Disparities in contralateral prophylactic mastectomy use among women with early-stage breast cancer.

作者信息

Kim Younji, McCarthy Anne Marie, Bristol Mirar, Armstrong Katrina

机构信息

Massachusetts General Hospital, 50 Staniford Street, 9-940L, Boston, MA 02114 USA.
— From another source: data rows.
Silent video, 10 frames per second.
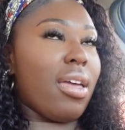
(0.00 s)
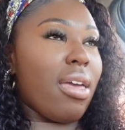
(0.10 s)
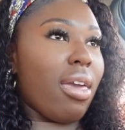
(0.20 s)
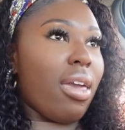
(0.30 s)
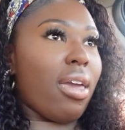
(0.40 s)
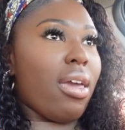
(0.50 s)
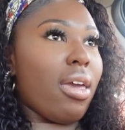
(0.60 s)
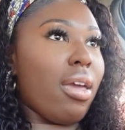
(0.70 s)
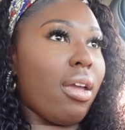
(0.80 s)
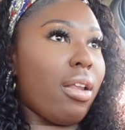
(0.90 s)

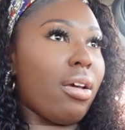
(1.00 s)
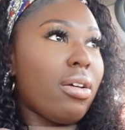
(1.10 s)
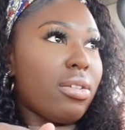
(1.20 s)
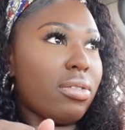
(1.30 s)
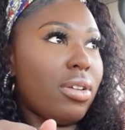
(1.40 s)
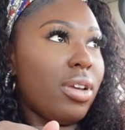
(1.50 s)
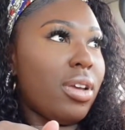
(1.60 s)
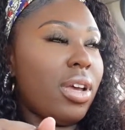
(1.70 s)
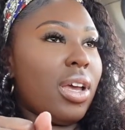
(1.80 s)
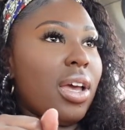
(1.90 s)
And
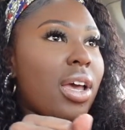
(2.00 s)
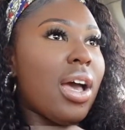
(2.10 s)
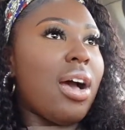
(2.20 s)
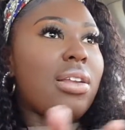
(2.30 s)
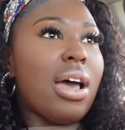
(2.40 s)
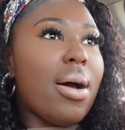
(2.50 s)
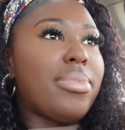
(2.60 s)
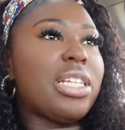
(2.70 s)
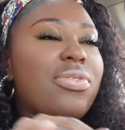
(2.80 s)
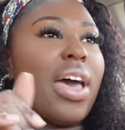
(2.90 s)
I don't know, I'm
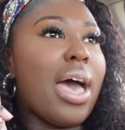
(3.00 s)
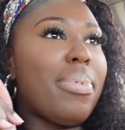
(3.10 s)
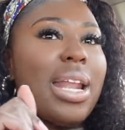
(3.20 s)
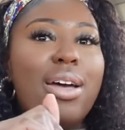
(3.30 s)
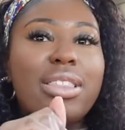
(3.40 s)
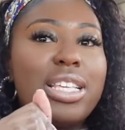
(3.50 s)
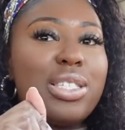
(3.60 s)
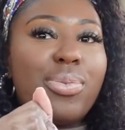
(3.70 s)
just vibing out this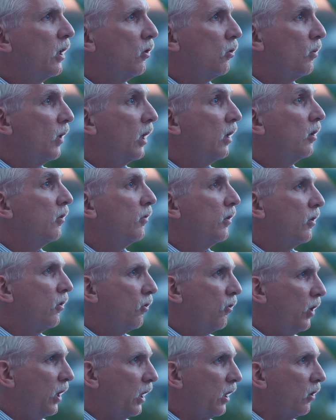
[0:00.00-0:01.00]

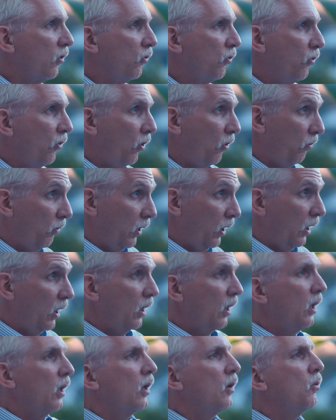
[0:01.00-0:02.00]
irrelevant things, so
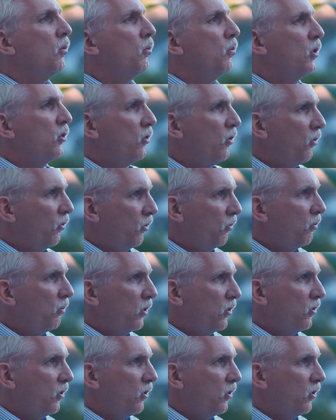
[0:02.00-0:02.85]
which isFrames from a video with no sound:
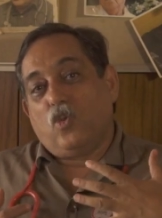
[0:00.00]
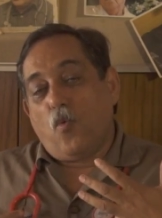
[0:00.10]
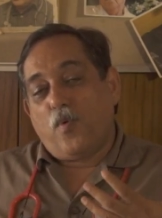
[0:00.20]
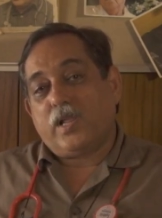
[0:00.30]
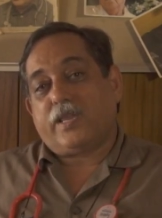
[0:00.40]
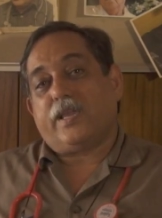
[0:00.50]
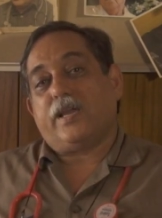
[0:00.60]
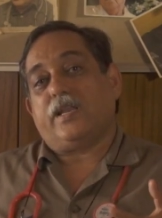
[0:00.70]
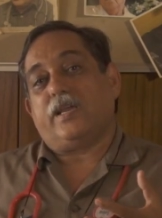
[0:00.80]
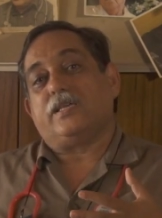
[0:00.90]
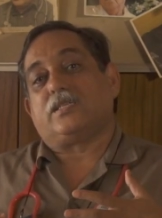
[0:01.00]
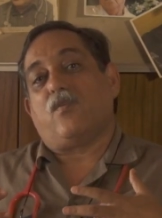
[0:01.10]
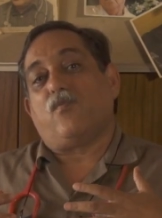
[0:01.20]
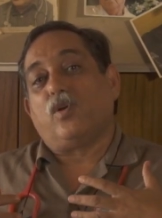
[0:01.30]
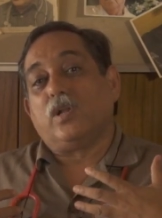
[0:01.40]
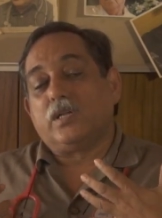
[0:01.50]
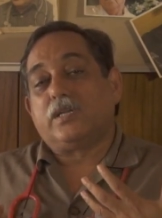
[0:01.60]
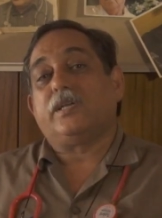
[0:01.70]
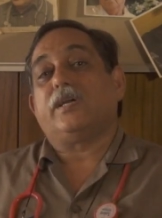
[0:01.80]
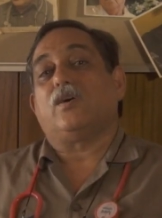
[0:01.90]
Noble Care is a
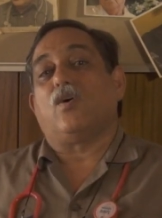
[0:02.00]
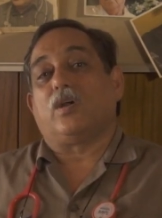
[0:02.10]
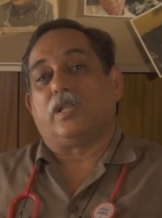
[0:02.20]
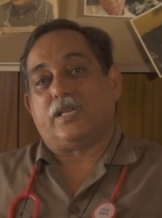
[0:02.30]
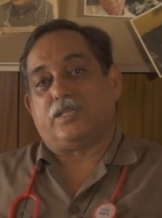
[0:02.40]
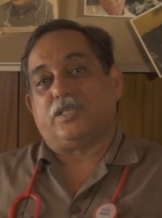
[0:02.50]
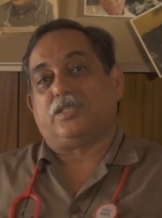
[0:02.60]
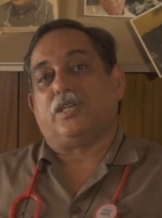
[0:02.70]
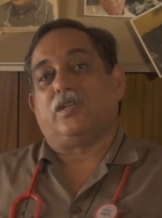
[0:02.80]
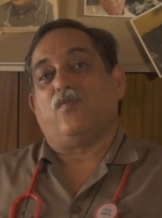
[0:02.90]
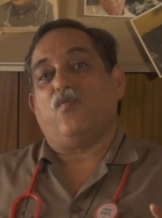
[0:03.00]
volunteer organization.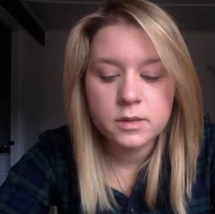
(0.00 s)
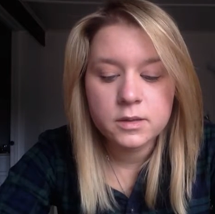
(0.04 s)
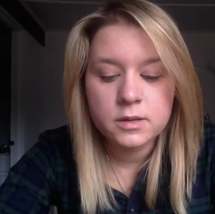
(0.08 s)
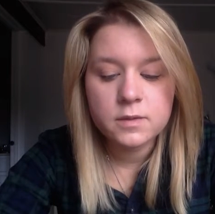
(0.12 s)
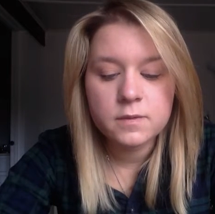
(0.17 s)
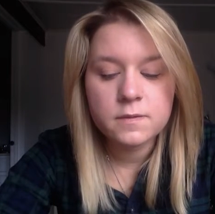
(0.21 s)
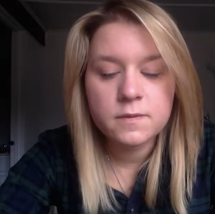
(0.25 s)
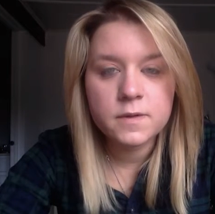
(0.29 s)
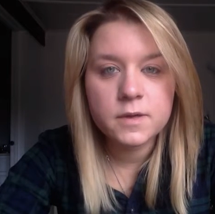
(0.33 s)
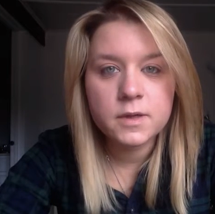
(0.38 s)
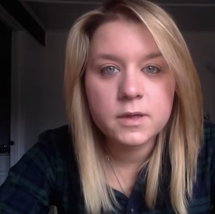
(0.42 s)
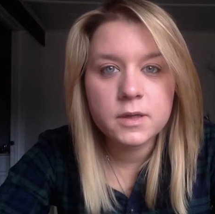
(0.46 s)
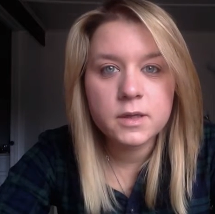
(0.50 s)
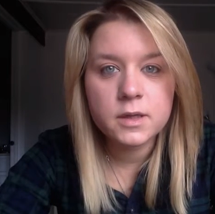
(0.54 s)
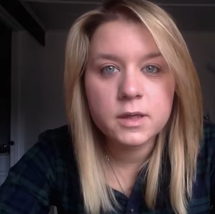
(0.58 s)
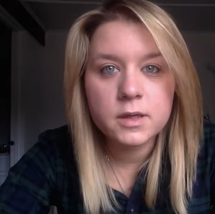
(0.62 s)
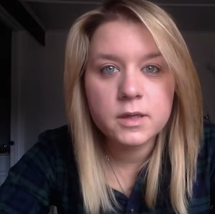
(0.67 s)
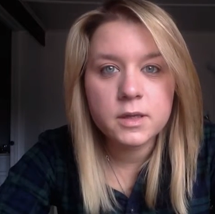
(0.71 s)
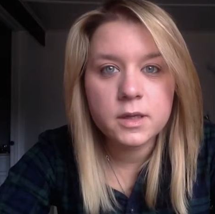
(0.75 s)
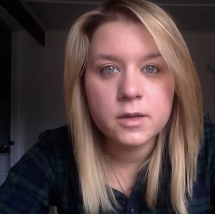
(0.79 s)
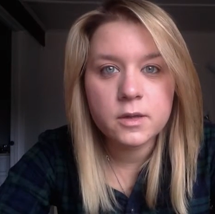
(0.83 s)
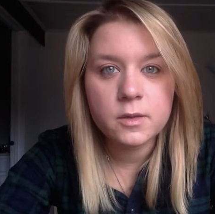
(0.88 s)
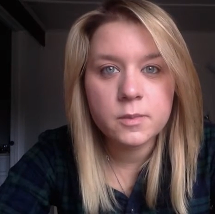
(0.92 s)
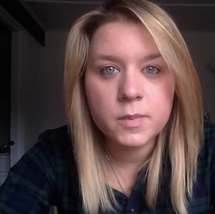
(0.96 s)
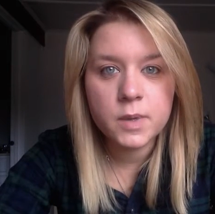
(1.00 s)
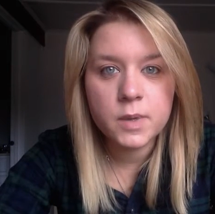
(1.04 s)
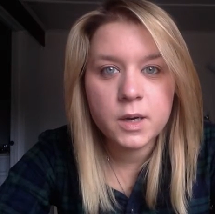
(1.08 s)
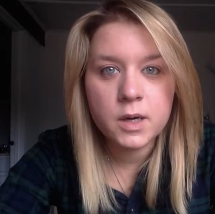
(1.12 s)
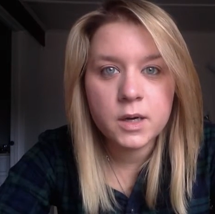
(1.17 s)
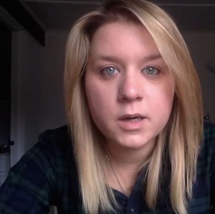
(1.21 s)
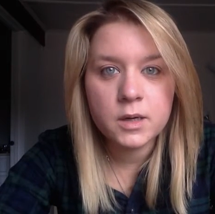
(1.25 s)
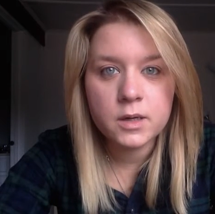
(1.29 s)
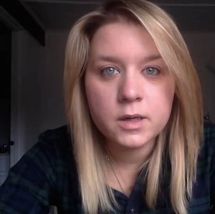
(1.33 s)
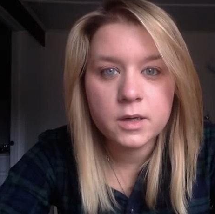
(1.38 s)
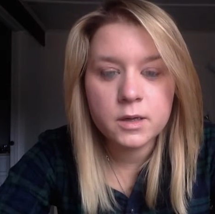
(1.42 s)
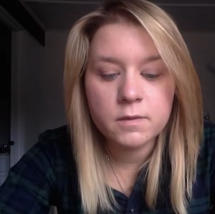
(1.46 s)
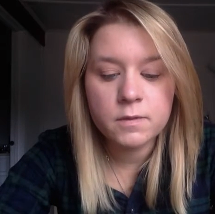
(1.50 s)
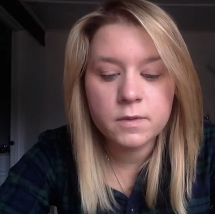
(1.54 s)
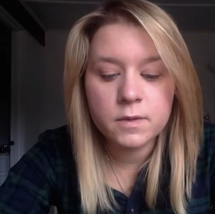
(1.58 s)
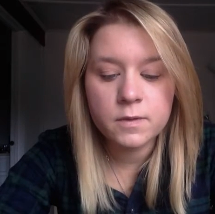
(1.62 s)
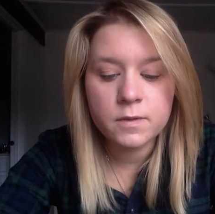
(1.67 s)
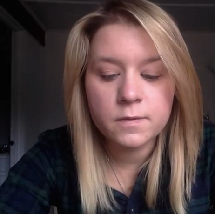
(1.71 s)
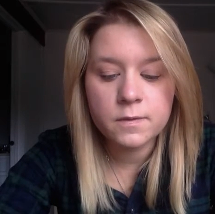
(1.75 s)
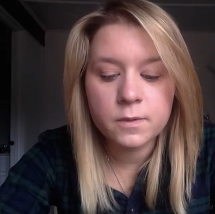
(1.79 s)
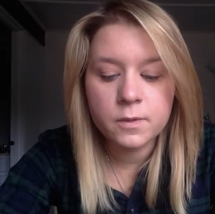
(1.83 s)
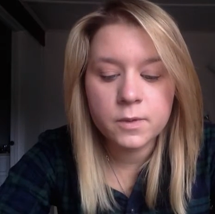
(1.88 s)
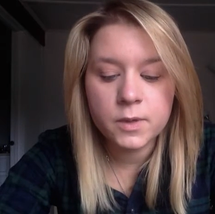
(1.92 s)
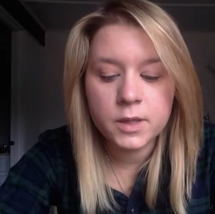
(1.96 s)
to fill another part of
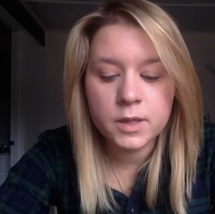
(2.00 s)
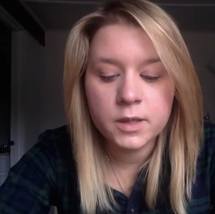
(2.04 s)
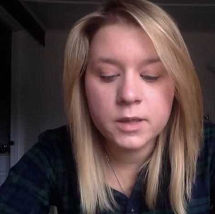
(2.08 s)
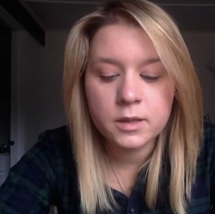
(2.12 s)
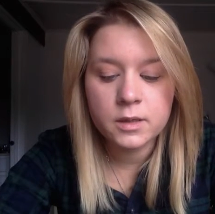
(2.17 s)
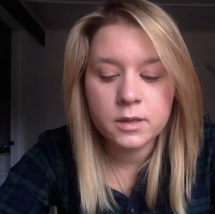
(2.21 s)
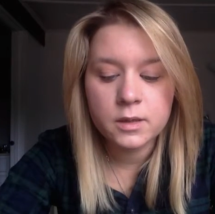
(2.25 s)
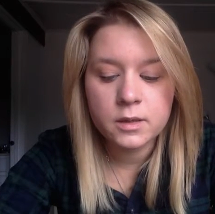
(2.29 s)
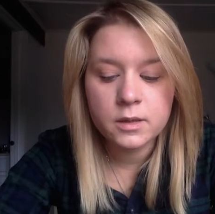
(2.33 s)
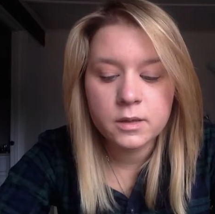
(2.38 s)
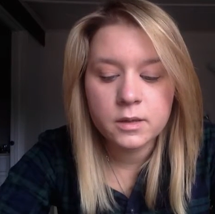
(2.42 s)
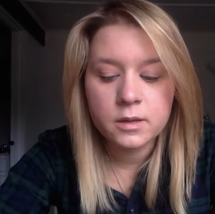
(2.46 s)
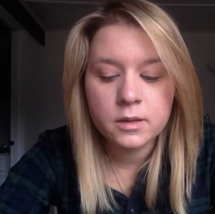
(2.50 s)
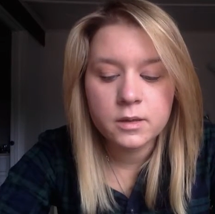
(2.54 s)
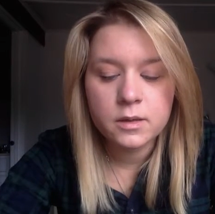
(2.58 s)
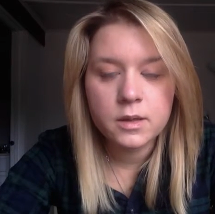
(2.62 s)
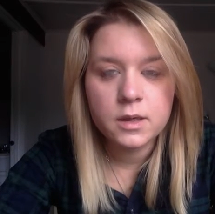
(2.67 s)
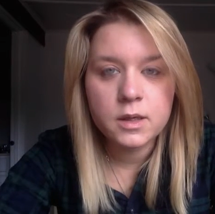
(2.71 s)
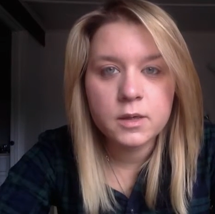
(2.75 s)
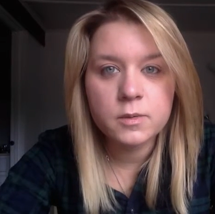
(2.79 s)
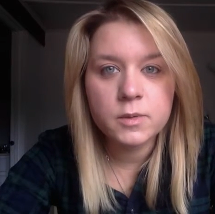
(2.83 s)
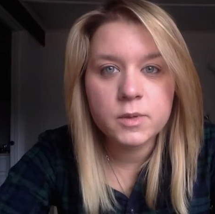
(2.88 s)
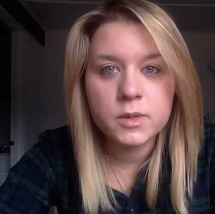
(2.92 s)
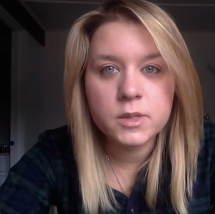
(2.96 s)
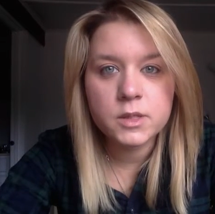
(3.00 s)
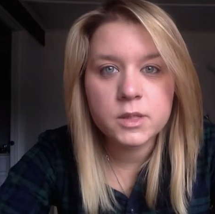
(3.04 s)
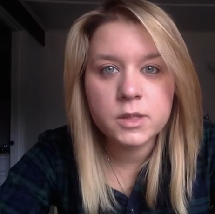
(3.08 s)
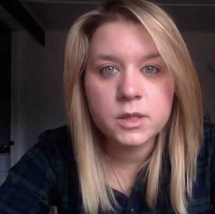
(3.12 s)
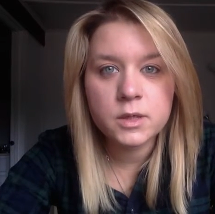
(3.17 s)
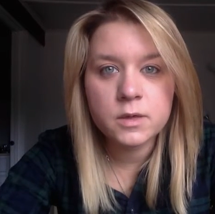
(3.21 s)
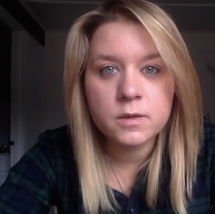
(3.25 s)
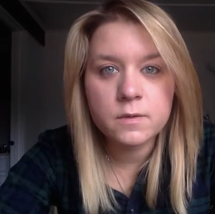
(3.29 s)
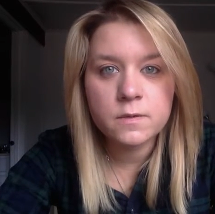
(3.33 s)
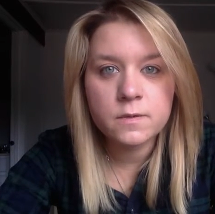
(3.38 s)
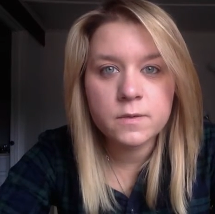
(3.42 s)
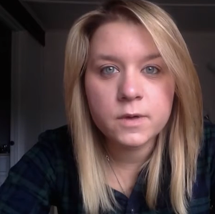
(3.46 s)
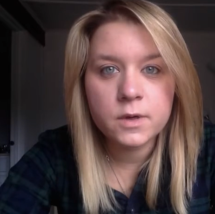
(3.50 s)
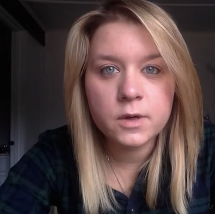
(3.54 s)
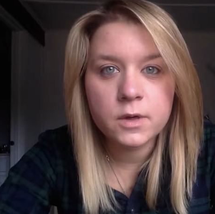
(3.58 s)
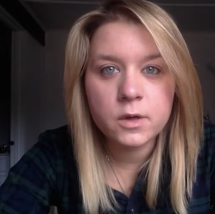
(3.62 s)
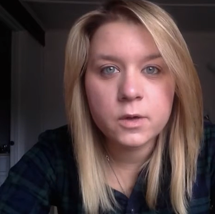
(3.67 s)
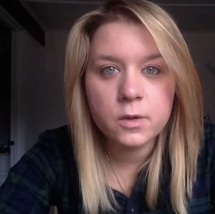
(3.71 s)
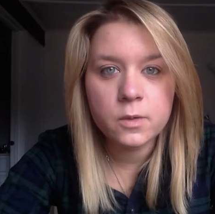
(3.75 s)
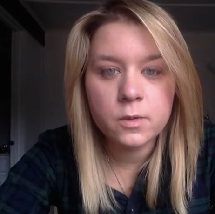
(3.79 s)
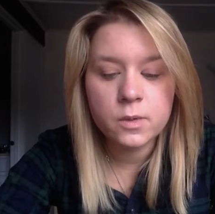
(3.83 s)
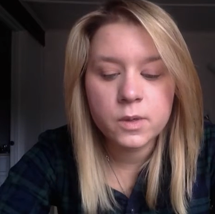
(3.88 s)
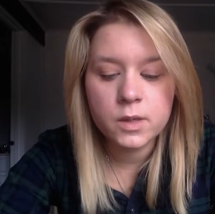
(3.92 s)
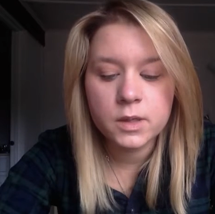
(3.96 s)
the void in return for
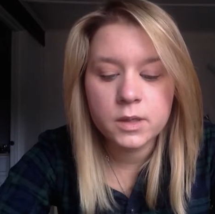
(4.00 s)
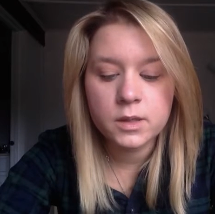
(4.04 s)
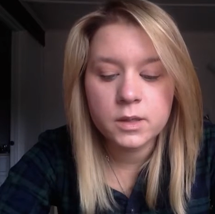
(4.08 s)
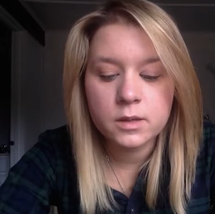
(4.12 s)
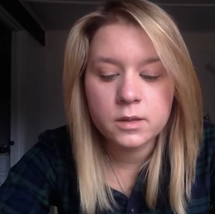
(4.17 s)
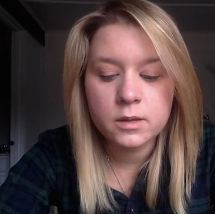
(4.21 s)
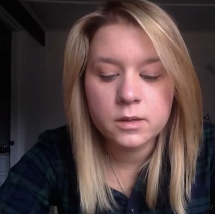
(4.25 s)
a coin.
Harvard Medical School, Boston, MA USA.

出版信息

NPJ Breast Cancer. 2017 Jan 27;3:2. doi: 10.1038/s41523-017-0004-z. eCollection 2017.

Abstract

Contralateral prophylactic mastectomy use has increased over the past decades among women with early-stage breast cancer. Racial differences in contralateral prophylactic mastectomy use are well described, but with unclear causes. This study examined contralateral prophylactic mastectomy use among black and white women and the contribution of differences in perceived risk to differences in use. We surveyed women diagnosed with early-stage unilateral breast cancer between ages 41-64 in Pennsylvania and Florida between 2007-2009 to collect data on breast cancer treatment, family history, education, income, insurance, and perceived risk. Clinical factors-age,stage at diagnosis, receptor status-were obtained from cancer registries. The relationships between patient factors and contralateral prophylactic mastectomy were assessed using logistic regression. The interaction between race and contralateral prophylactic mastectomy on the perceived risk of second breast cancers was tested using linear regression. Of 2182 study participants, 18% of whites underwent contralateral prophylactic mastectomy compared with 10% of blacks ( < 0.001). The racial difference remained after adjustment for clinical factors and family history (odds ratio = 2.32, 95% confidence interval 1.76-3.06,  < 0.001). The association between contralateral prophylactic mastectomy and a reduction in the perceived risk of second breast cancers was significantly smaller for blacks than whites. Blacks were less likely than whites to undergo contralateral prophylactic mastectomy even after adjustment for clinical factors. This racial difference in use may relate to the smaller impact of contralateral prophylactic mastectomy on the perceived risk of second breast cancers among blacks than among whites. Future research is needed to understand the overall impact of perceived risk on decisions about contralateral prophylactic mastectomy and how that may explain racial differences in use.

摘要

在过去几十年中,早期乳腺癌女性对侧预防性乳房切除术的使用有所增加。对侧预防性乳房切除术使用方面的种族差异已有详尽描述,但原因尚不清楚。本研究调查了黑人和白人女性对侧预防性乳房切除术的使用情况,以及感知风险差异对使用差异的影响。我们在2007年至2009年间对宾夕法尼亚州和佛罗里达州年龄在41至64岁之间被诊断为早期单侧乳腺癌的女性进行了调查,以收集有关乳腺癌治疗、家族史、教育程度、收入、保险和感知风险的数据。临床因素(年龄、诊断时的分期、受体状态)从癌症登记处获取。使用逻辑回归评估患者因素与对侧预防性乳房切除术之间的关系。使用线性回归测试种族与对侧预防性乳房切除术对第二次患乳腺癌感知风险的相互作用。在2182名研究参与者中,18%的白人接受了对侧预防性乳房切除术,而黑人中这一比例为10%(P<0.001)。在对临床因素和家族史进行调整后,种族差异仍然存在(优势比=2.32,95%置信区间1.76 - 3.06,P<0.001)。黑人中对侧预防性乳房切除术与第二次患乳腺癌感知风险降低之间的关联明显小于白人。即使在对临床因素进行调整后,黑人接受对侧预防性乳房切除术的可能性也低于白人。这种使用上的种族差异可能与对侧预防性乳房切除术对黑人第二次患乳腺癌感知风险的影响小于白人有关。未来需要进行研究,以了解感知风险对侧预防性乳房切除术决策的总体影响,以及这如何解释使用上的种族差异。